=== Task instructions ===
Please print every record below exactly as written, leaving out the pictures.

=== Material for this exercise ===
- Opening Delimiter -

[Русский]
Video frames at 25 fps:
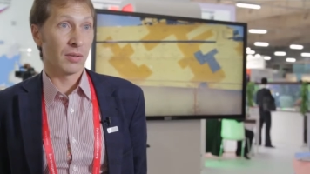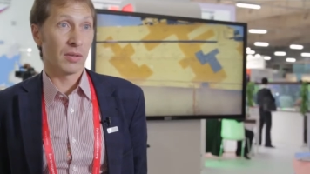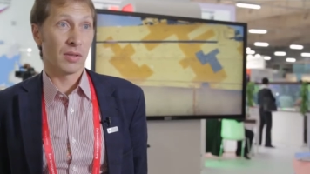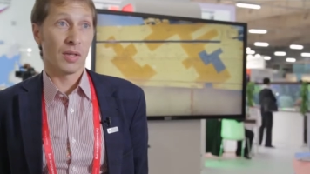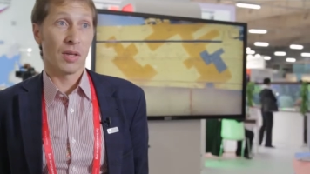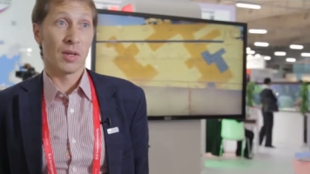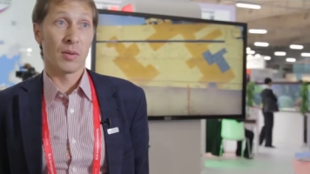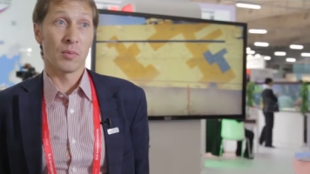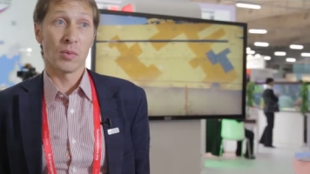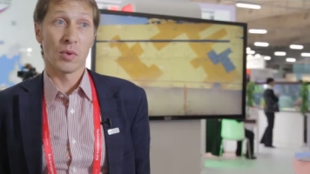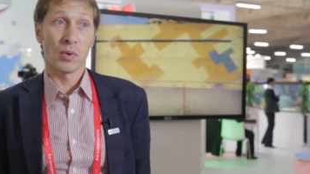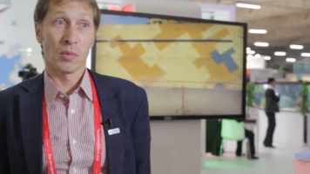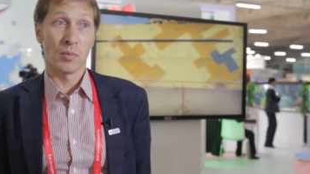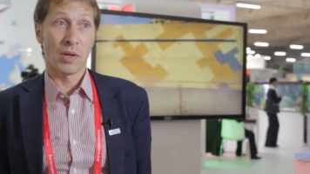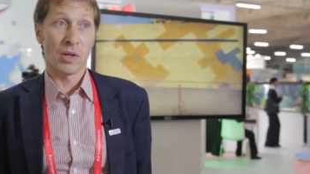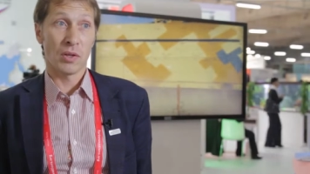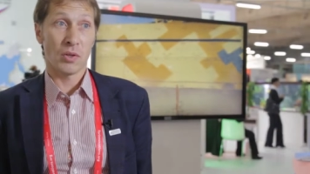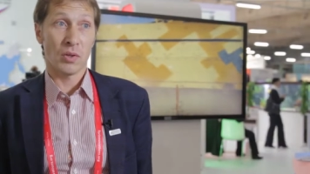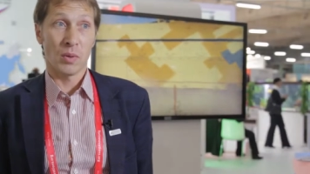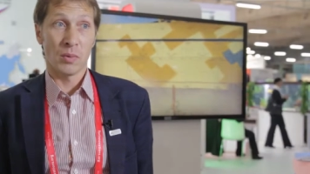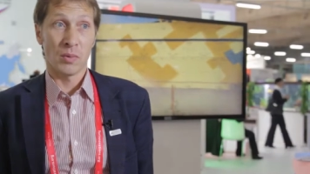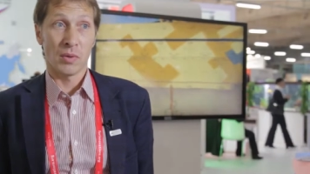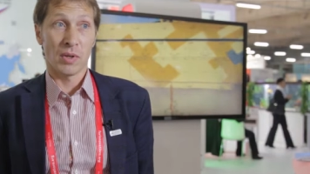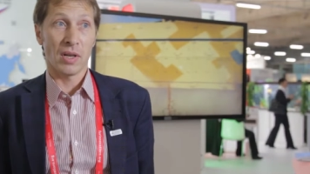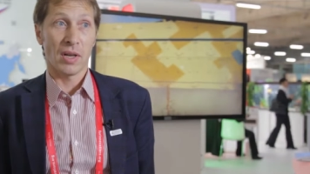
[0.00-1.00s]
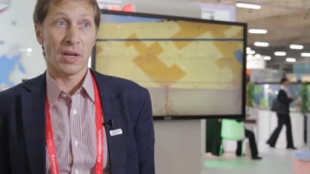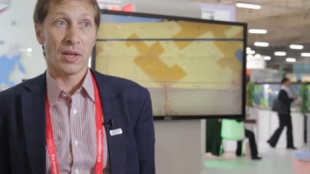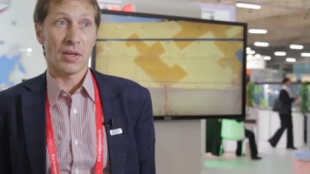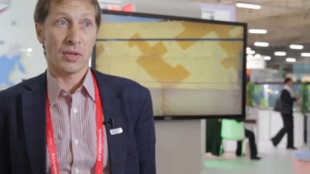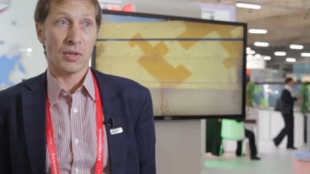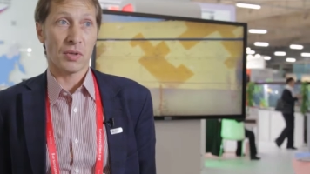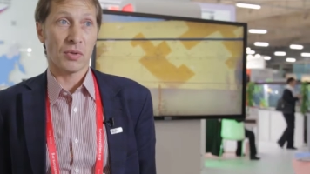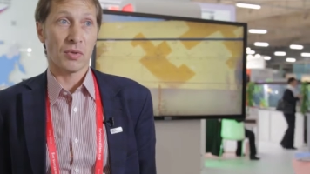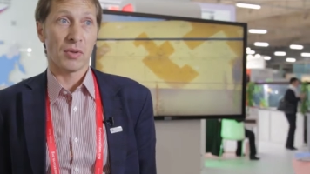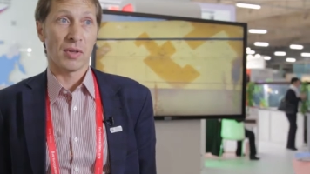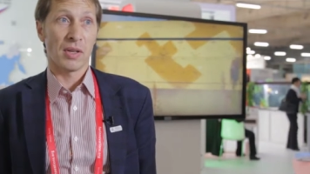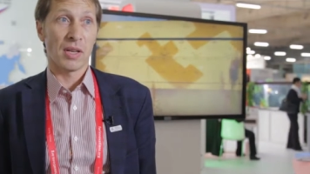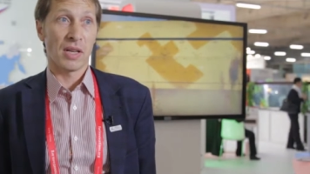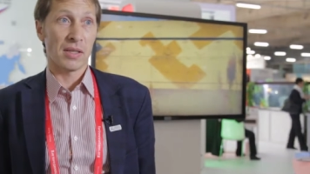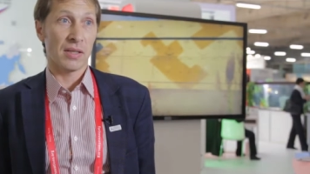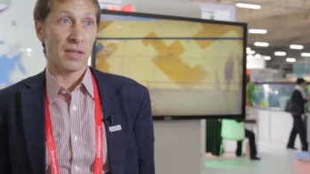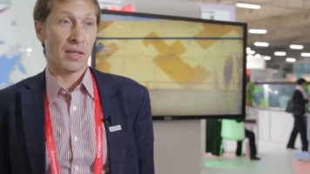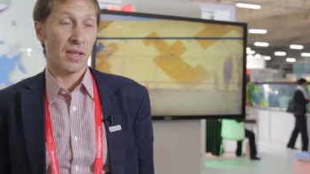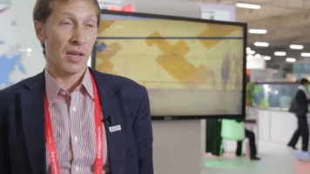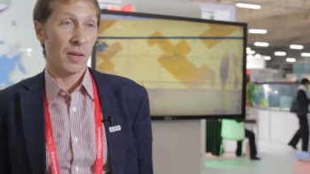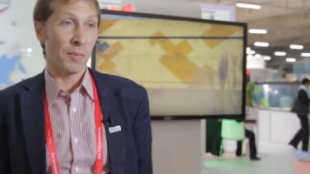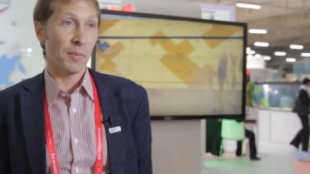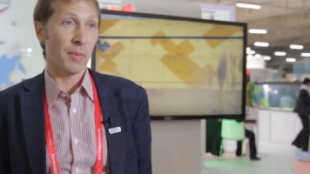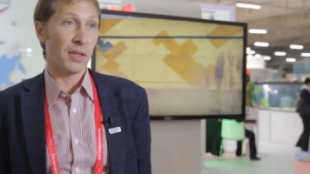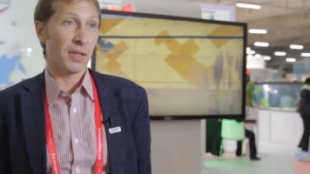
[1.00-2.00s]
тому большому количеству
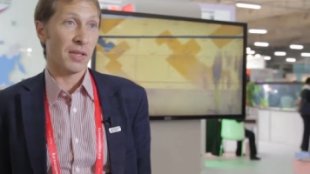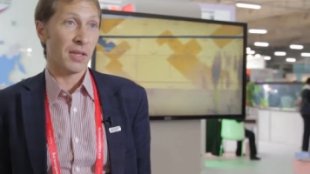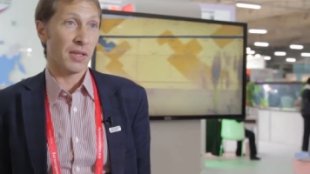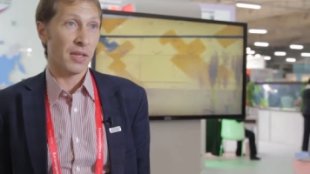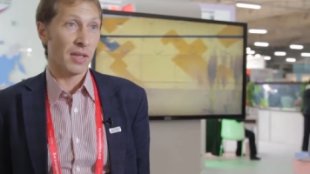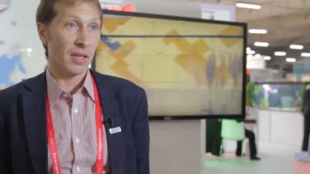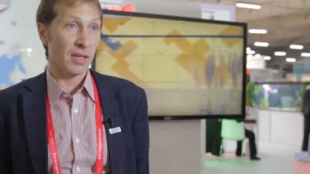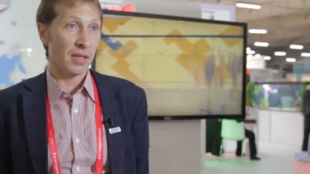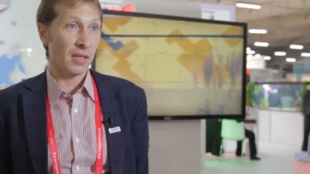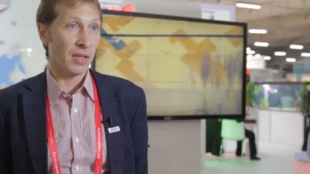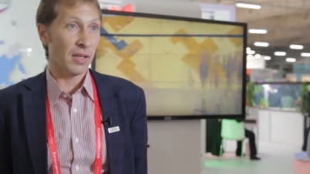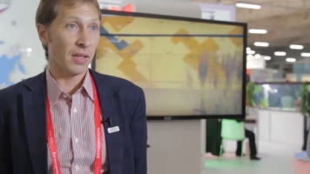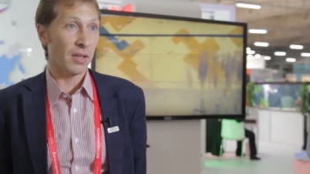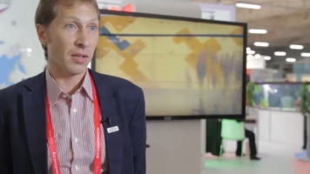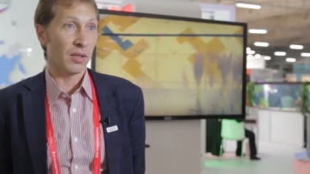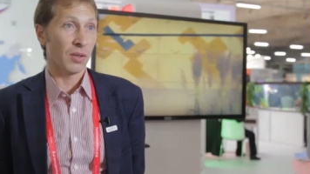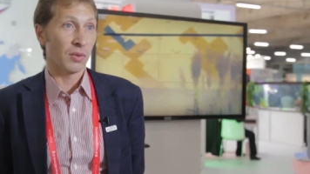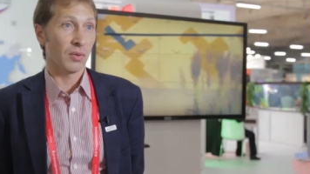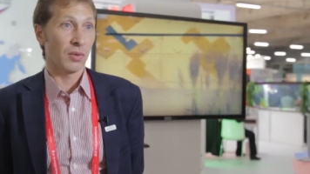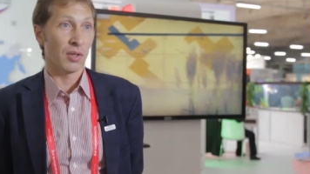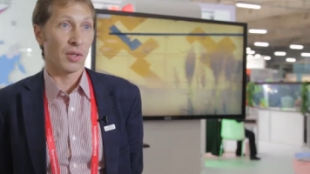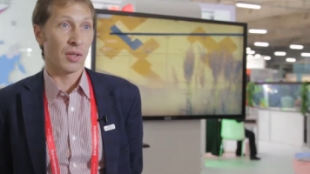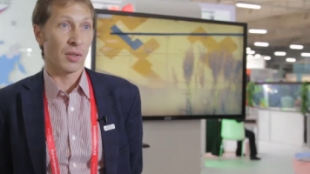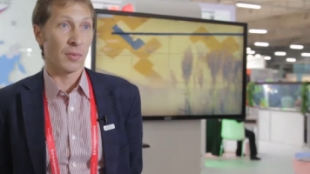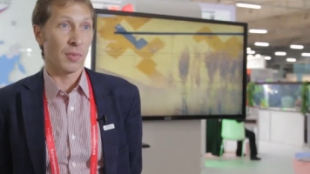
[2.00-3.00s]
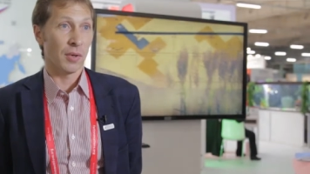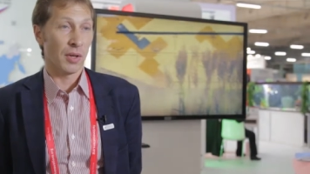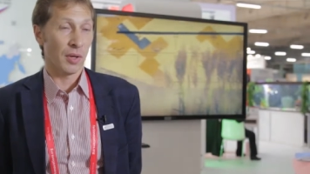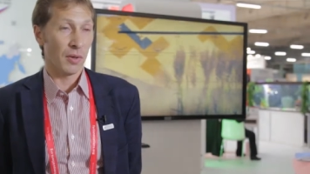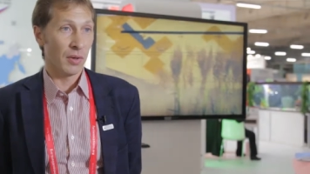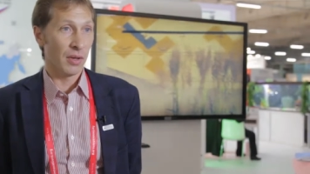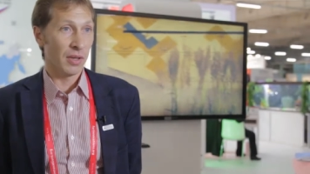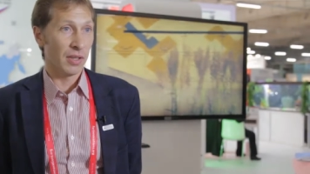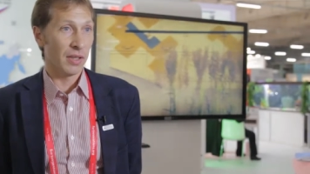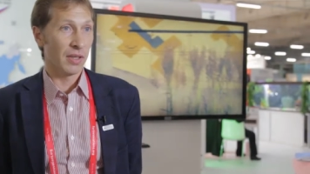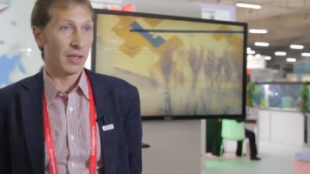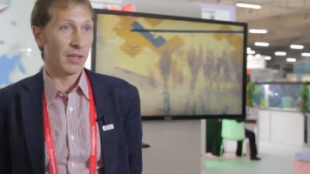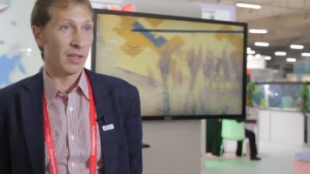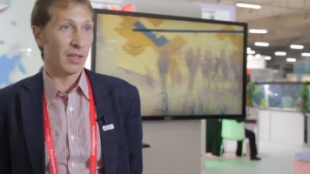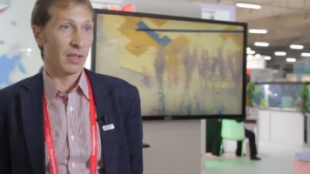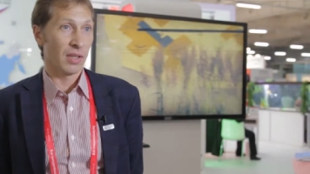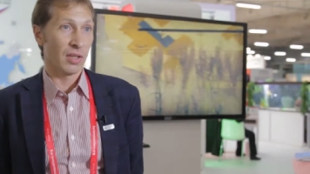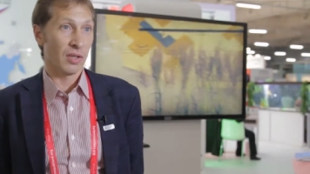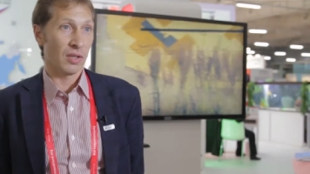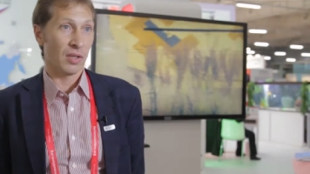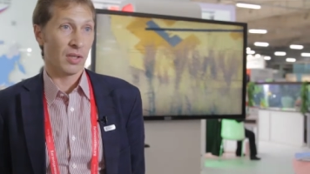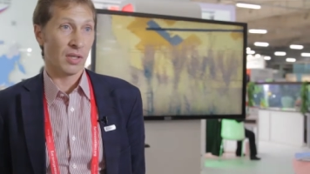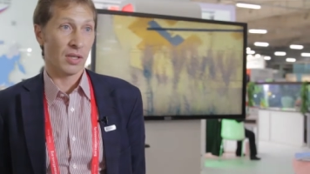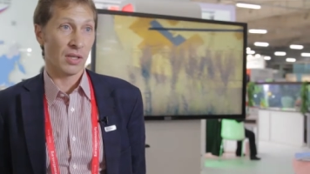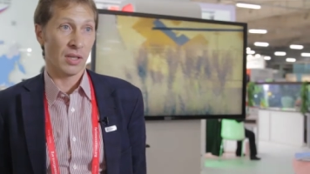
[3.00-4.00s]
гостей, посетителей, которые приходят на
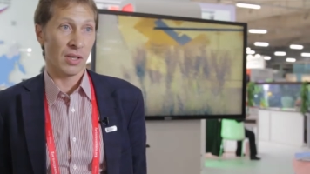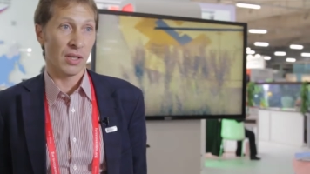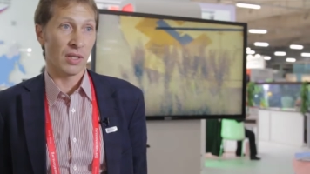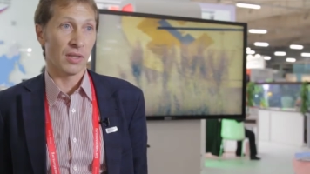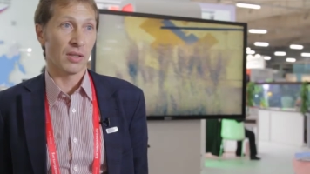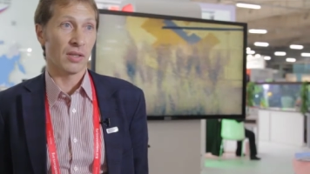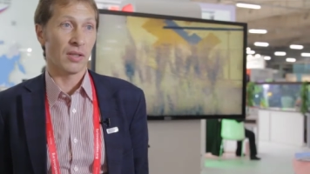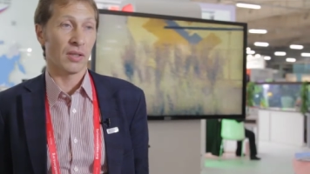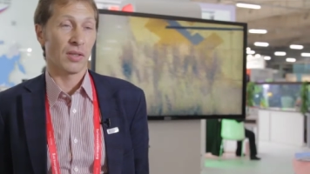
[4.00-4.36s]
наши стенд,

- Closing Delimiter -

=== Output ===
[Русский]
Video frames at 25 fps:
[0.00-1.00s]
[1.00-2.00s]
тому большому количеству
[2.00-3.00s]
[3.00-4.00s]
гостей, посетителей, которые приходят на
[4.00-4.36s]
наши стенд,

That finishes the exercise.